In those moments when we do feel powerful and right, though, as the Pharisees did, we must consider that possibly we are blind to something important and vital in the situation. In those moments when we feel obdurately insistent on keeping things the way that we believe that they should be, we have to be open to a new vision. In those moments that we are sure that right is on our side, we must be willing to have our eyes opened and be made to see the situation in new ways. When we feel righteous in judging another, we have to stop and try to get a bigger picture.
Several years ago, I got a call late on Saturday evening from my daughter telling me that she was very sick and thought that she needed to go to the hospital. She was away in southern California at college so i booked an airline flight early in the morning and set out to go and help her. In the security line, my mind was full of worry. All I could think about was my poor baby, alone and sick and afraid. All I could think about was getting to her as quickly as possible.
As the line moved, I moved along with it. Suddenly, as I started to put my carry on bag onto the conveyer belt a woman stood in front of me. She scowled at me and told me that I had cut the line. I apologized and started to move back. She said “I’m sick and tired of people who think that hey are more important than everyone else. You should be ashamed of yourself for being so self involved.” In the midst of my worry and sorrow, I couldn’t even think of how to respond. I felt crushed and shaken.

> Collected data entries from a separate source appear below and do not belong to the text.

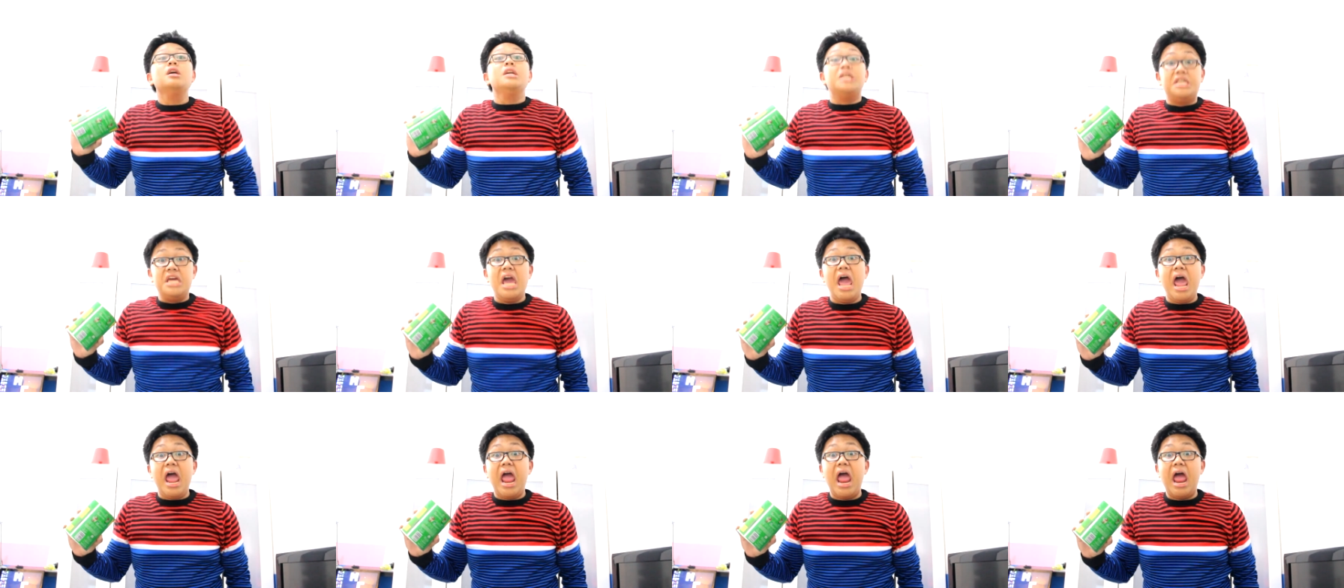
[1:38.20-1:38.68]

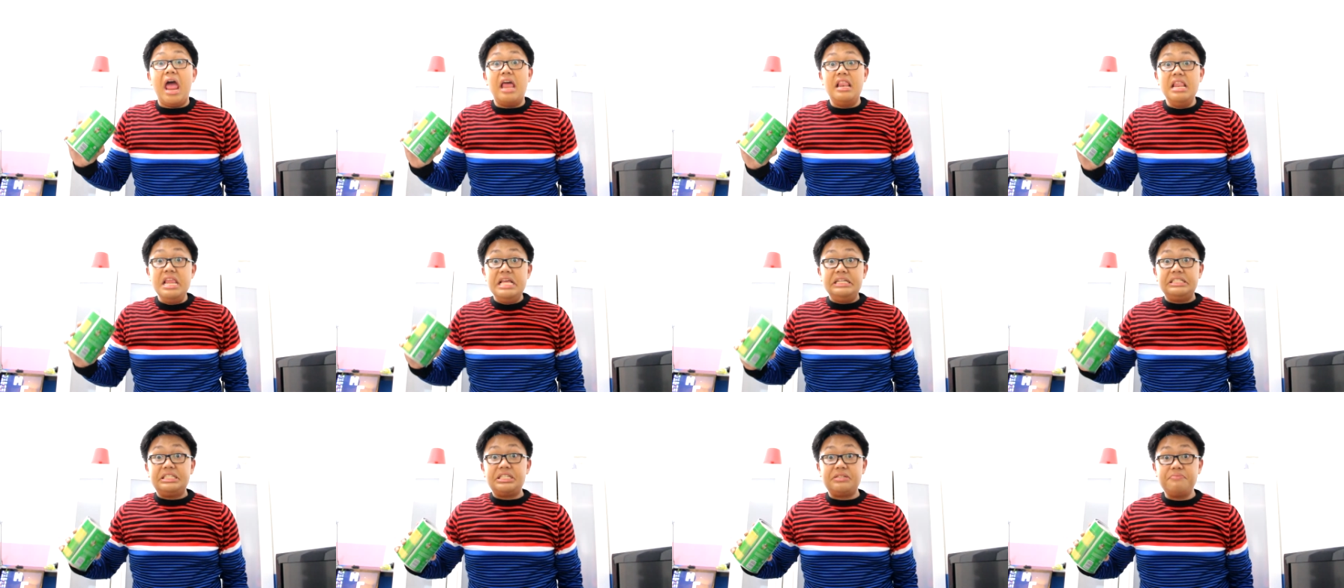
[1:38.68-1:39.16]
Yeah,
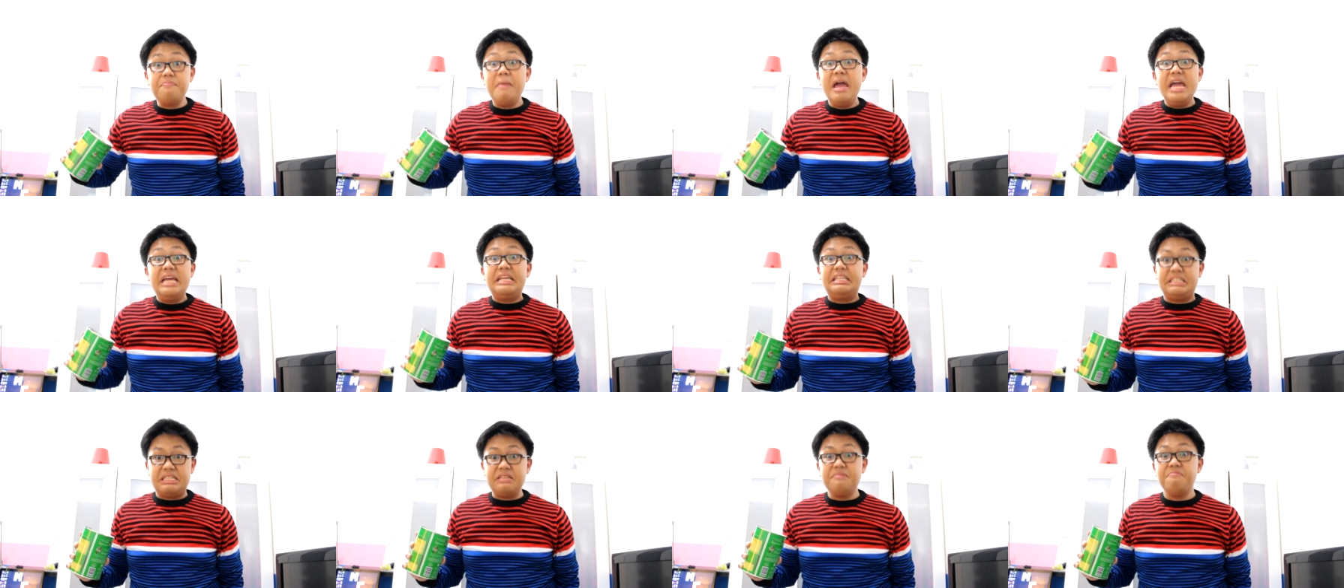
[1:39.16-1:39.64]
let's
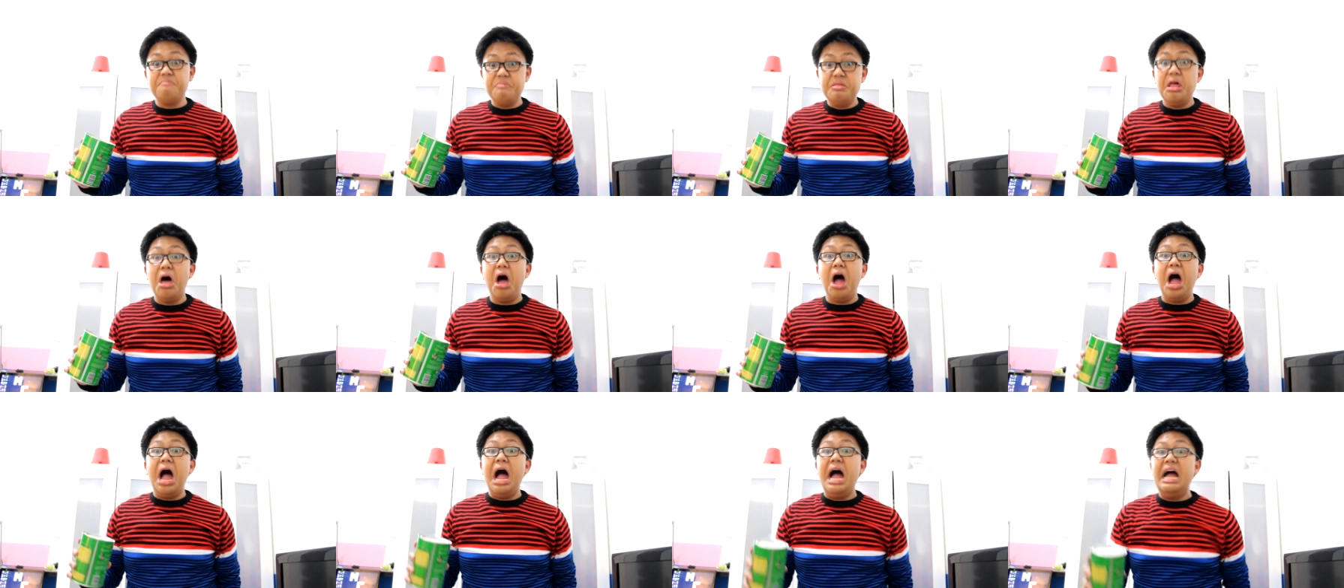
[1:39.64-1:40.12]
make some
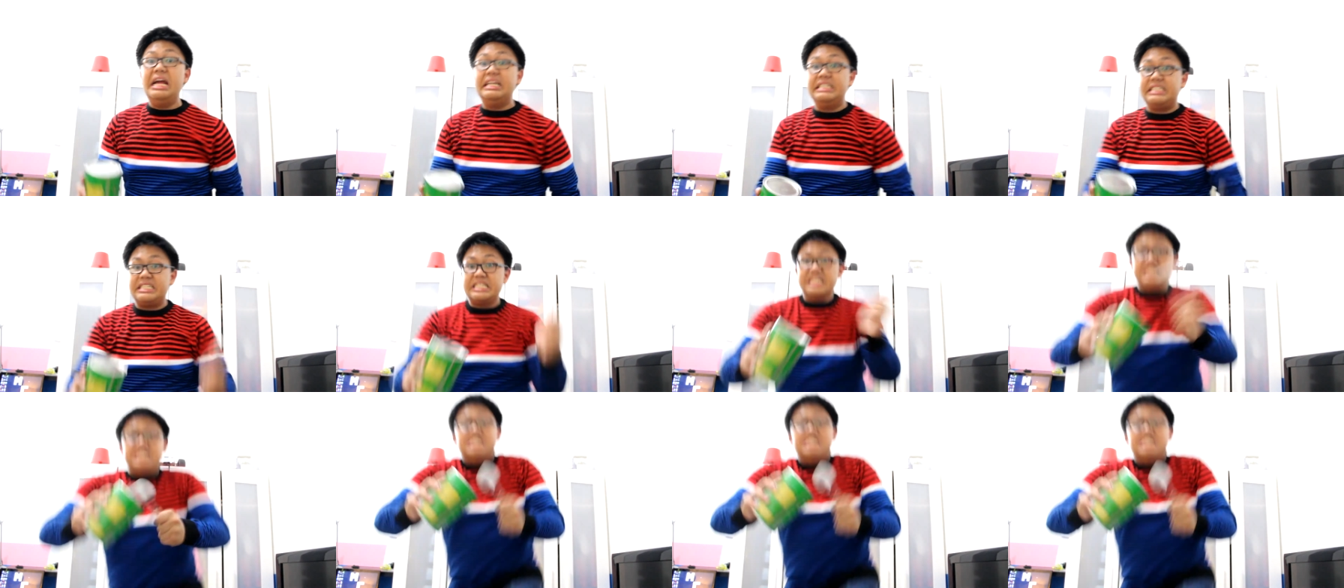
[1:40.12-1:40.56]
noise.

Two hours later, I got off the plane and made my way to the rental car shuttle bus. The woman sitting across the aisle asked me if I was traveling for business or pleasure. I responded that it really wasn’t either—I was coming unexpectedly, not knowing how long I would stay, because my daughter was sick. She was coming to her home town for a family celebration. We ended up walking out of the rental office together as well…and I said that i hoped she had a good time with her family. She looked at me closely and suddenly she asked “Can I pray with you?” A little surprised, I said “yes.” This woman, a complete stranger, took my hands and asked for my daughter’s name. She said “God, we know that you have already healed Claire today. She is beautiful and wonderful and loved and you have great plans for her. Be with her mother as she journeys today to be with Claire. We thank you for the love and grace that you give each of us, your children. Amen.”
The mark of discipleship is faithfulness to Jesus, not a blind dedication to the letter of the law. The mark of discipleship is really seeing God’s people wherever we meet them. The mark of discipleship is being willing to heal and be healed, knowing that what God wants nothing more for us than wholeness.
As disciples of Jesus, we are given new eyes to see the world—and when we can really see, then we can really make a difference. One voice, one person can change everything.
Our statement of faith, then, is this: “One thing I know, I was blind and now I see.”
Preached by the Rev. Hailey McKeefry Delmas at the Church of the Transfiguration in San Mateo on March 26, 2017.